Work instructions
Below are some records; repeat them all exactly, minus the pictures.

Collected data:

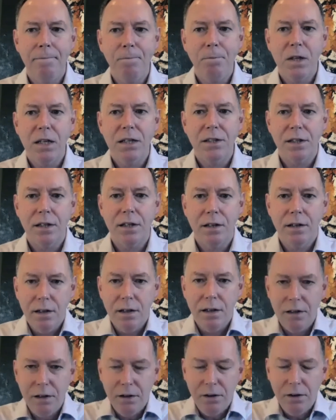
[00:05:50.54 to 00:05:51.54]
So
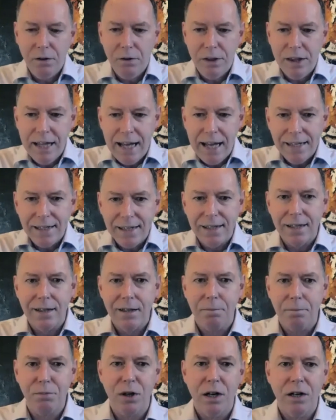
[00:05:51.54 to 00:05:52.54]
that's
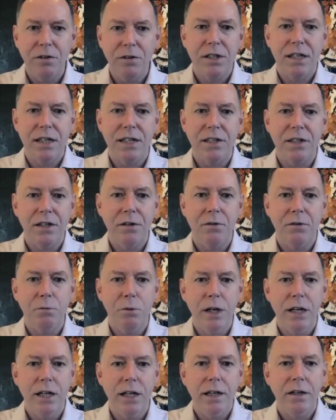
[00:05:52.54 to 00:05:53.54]
the process. And
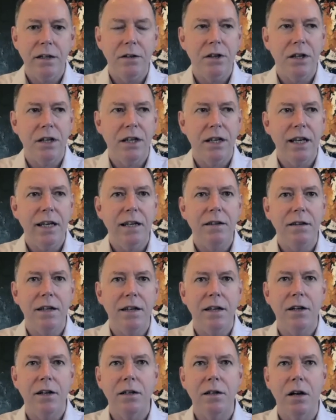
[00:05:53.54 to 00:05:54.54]
really the key
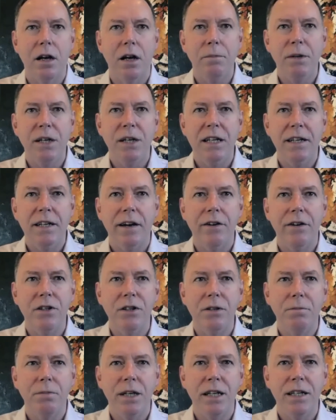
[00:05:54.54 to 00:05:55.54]
thing I'd be
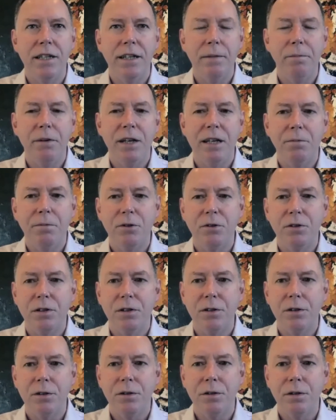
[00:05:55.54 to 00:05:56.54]
encouraging BD people to
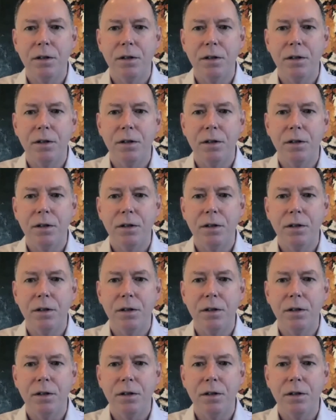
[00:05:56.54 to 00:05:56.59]
do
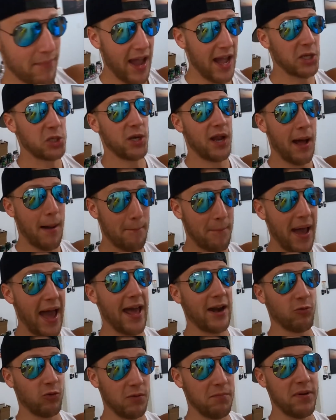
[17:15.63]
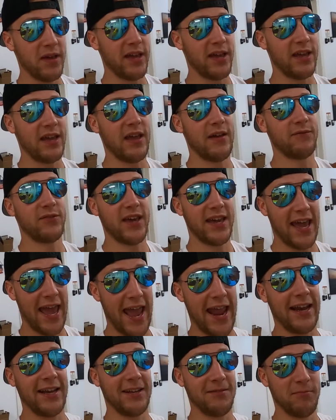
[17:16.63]
imagine how bad it would be if they
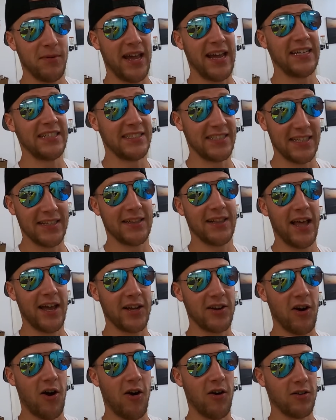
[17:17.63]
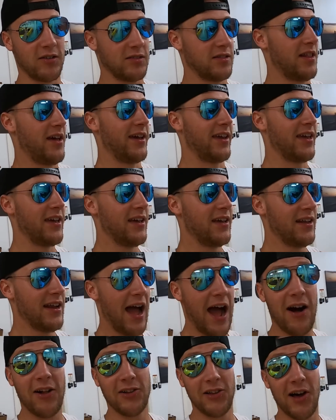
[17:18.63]
hated me and didn't like cars. Like,
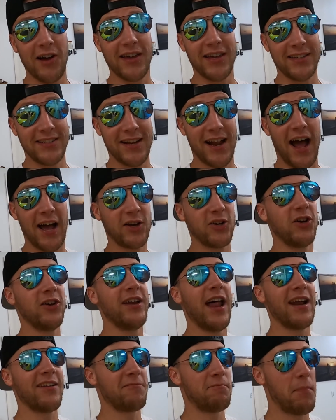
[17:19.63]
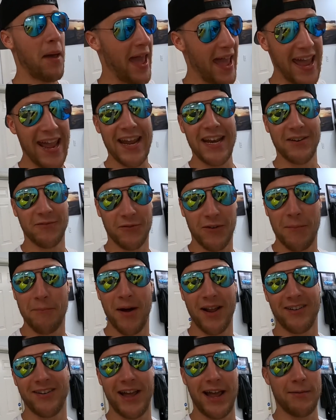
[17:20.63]
how lucky did I? I could not have paid for a
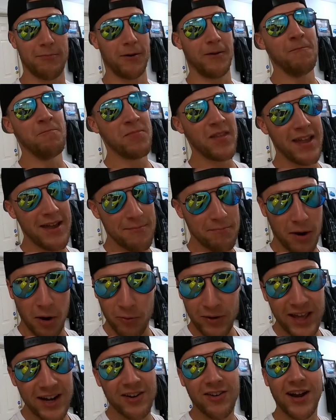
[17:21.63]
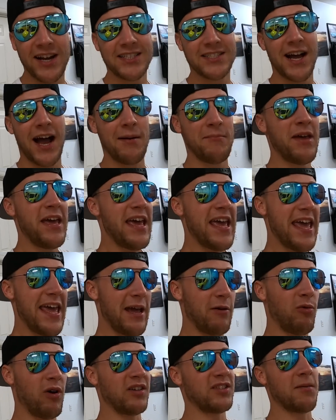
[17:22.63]
better neighbor. But we had a great time.
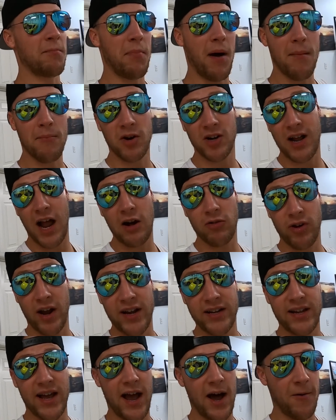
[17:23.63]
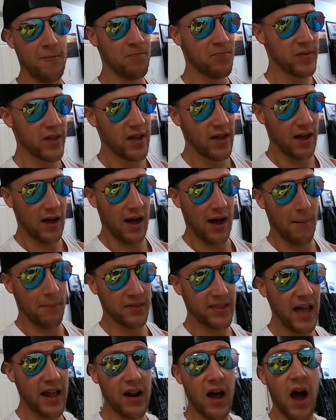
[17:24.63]
It was a bummer, it got rained out, uh,
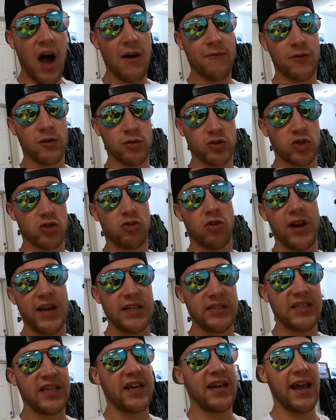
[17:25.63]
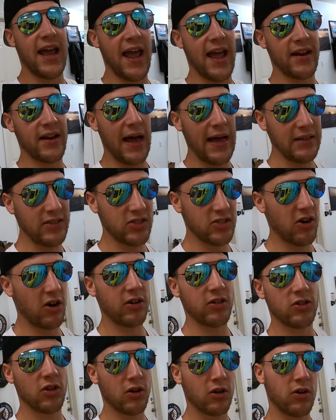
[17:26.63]
but that offer was crazy. And I
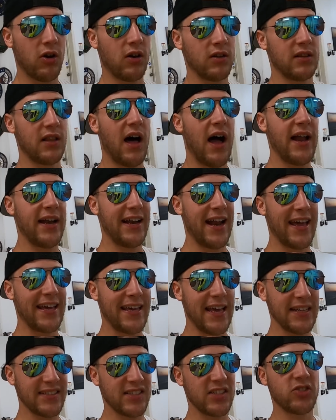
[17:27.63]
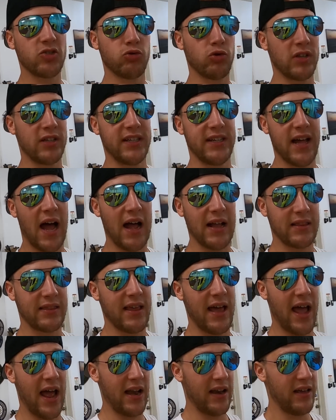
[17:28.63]
started looking online, and I guess it's really not
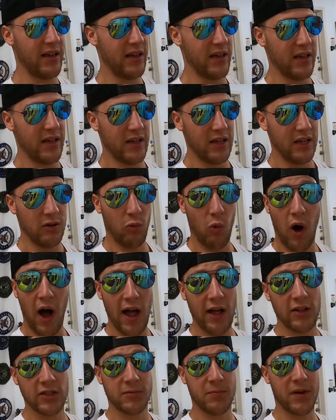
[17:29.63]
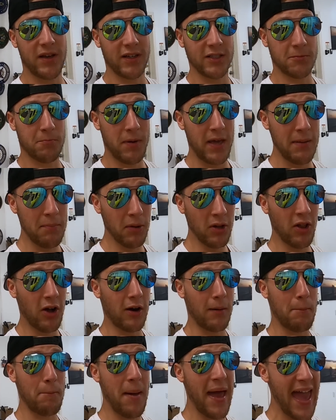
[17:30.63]
that wild because people
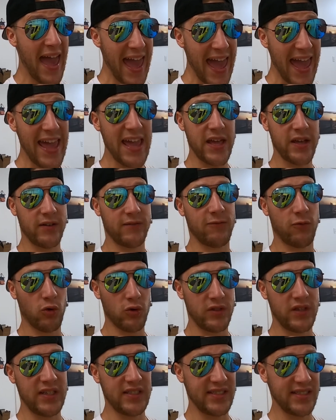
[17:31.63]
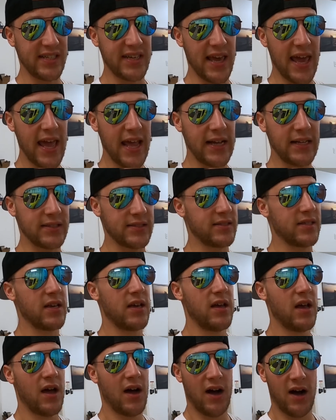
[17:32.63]
are paying for these C8s.
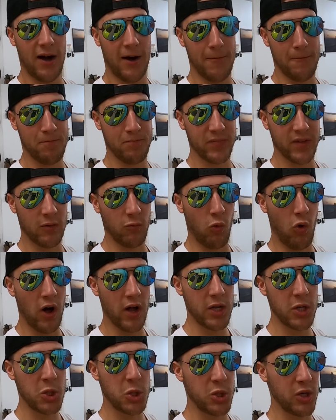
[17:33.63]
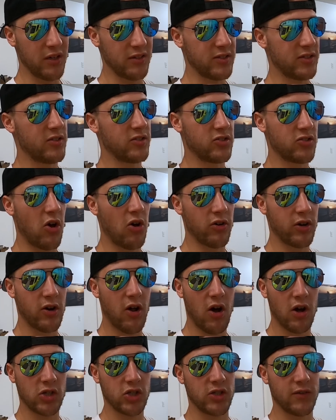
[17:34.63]
Um, one just sold at
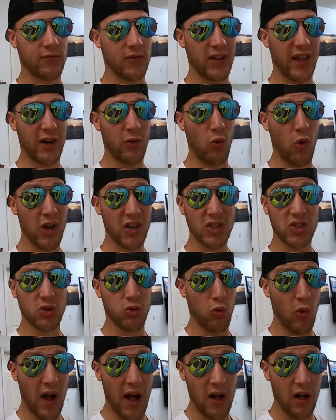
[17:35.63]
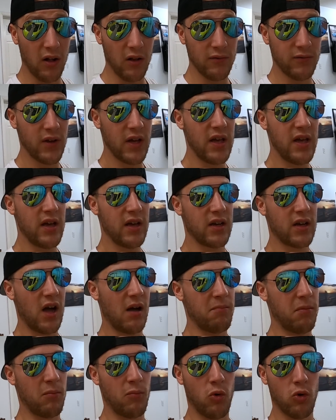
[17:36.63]
auction for like 112
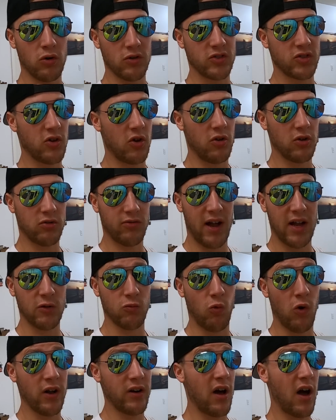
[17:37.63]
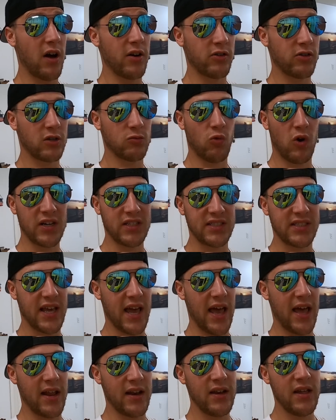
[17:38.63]
couple more sold around 100,
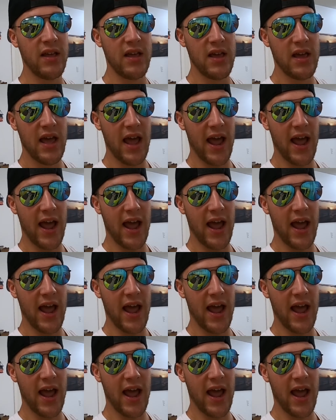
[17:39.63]
110.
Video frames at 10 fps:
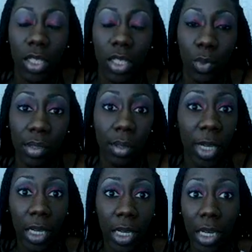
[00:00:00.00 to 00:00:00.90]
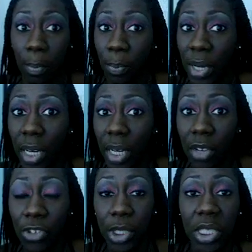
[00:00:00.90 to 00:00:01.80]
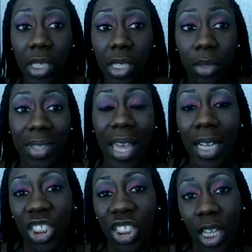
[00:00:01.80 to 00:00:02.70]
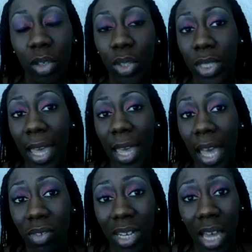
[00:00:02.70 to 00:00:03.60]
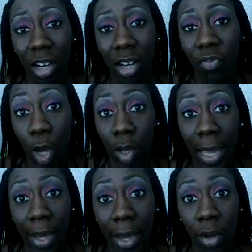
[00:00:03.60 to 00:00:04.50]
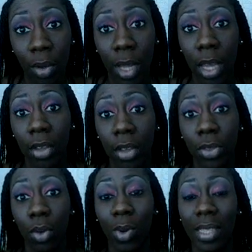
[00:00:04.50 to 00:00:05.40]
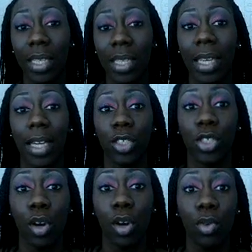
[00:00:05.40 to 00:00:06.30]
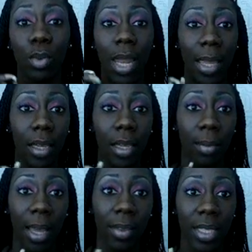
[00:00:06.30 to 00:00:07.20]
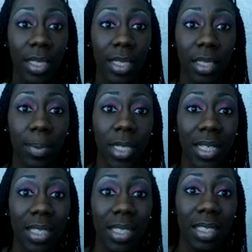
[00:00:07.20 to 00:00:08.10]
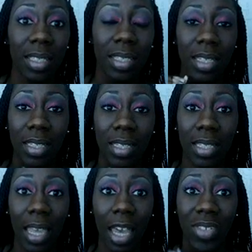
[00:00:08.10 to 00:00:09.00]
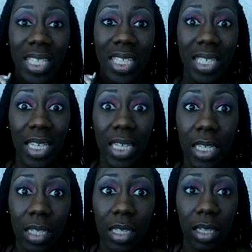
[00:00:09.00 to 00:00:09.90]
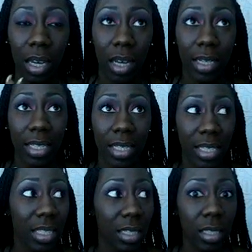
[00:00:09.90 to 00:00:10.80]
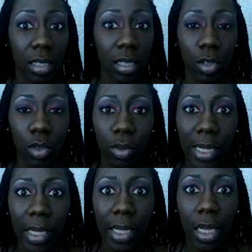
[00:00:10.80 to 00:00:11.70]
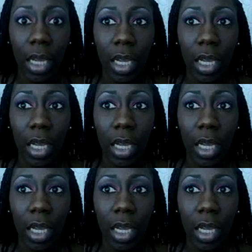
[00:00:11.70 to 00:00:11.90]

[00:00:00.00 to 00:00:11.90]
it's worth the money. But if you're dealing with eyeshadows that have a lot of fallout, the one thing I don't like about this is because it doesn't have a sticky consistency to it.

Your response
[00:05:50.54 to 00:05:51.54]
So
[00:05:51.54 to 00:05:52.54]
that's
[00:05:52.54 to 00:05:53.54]
the process. And
[00:05:53.54 to 00:05:54.54]
really the key
[00:05:54.54 to 00:05:55.54]
thing I'd be
[00:05:55.54 to 00:05:56.54]
encouraging BD people to
[00:05:56.54 to 00:05:56.59]
do
[17:15.63]
[17:16.63]
imagine how bad it would be if they
[17:17.63]
[17:18.63]
hated me and didn't like cars. Like,
[17:19.63]
[17:20.63]
how lucky did I? I could not have paid for a
[17:21.63]
[17:22.63]
better neighbor. But we had a great time.
[17:23.63]
[17:24.63]
It was a bummer, it got rained out, uh,
[17:25.63]
[17:26.63]
but that offer was crazy. And I
[17:27.63]
[17:28.63]
started looking online, and I guess it's really not
[17:29.63]
[17:30.63]
that wild because people
[17:31.63]
[17:32.63]
are paying for these C8s.
[17:33.63]
[17:34.63]
Um, one just sold at
[17:35.63]
[17:36.63]
auction for like 112
[17:37.63]
[17:38.63]
couple more sold around 100,
[17:39.63]
110.
Video frames at 10 fps:
[00:00:00.00 to 00:00:00.90]
[00:00:00.90 to 00:00:01.80]
[00:00:01.80 to 00:00:02.70]
[00:00:02.70 to 00:00:03.60]
[00:00:03.60 to 00:00:04.50]
[00:00:04.50 to 00:00:05.40]
[00:00:05.40 to 00:00:06.30]
[00:00:06.30 to 00:00:07.20]
[00:00:07.20 to 00:00:08.10]
[00:00:08.10 to 00:00:09.00]
[00:00:09.00 to 00:00:09.90]
[00:00:09.90 to 00:00:10.80]
[00:00:10.80 to 00:00:11.70]
[00:00:11.70 to 00:00:11.90]

[00:00:00.00 to 00:00:11.90]
it's worth the money. But if you're dealing with eyeshadows that have a lot of fallout, the one thing I don't like about this is because it doesn't have a sticky consistency to it.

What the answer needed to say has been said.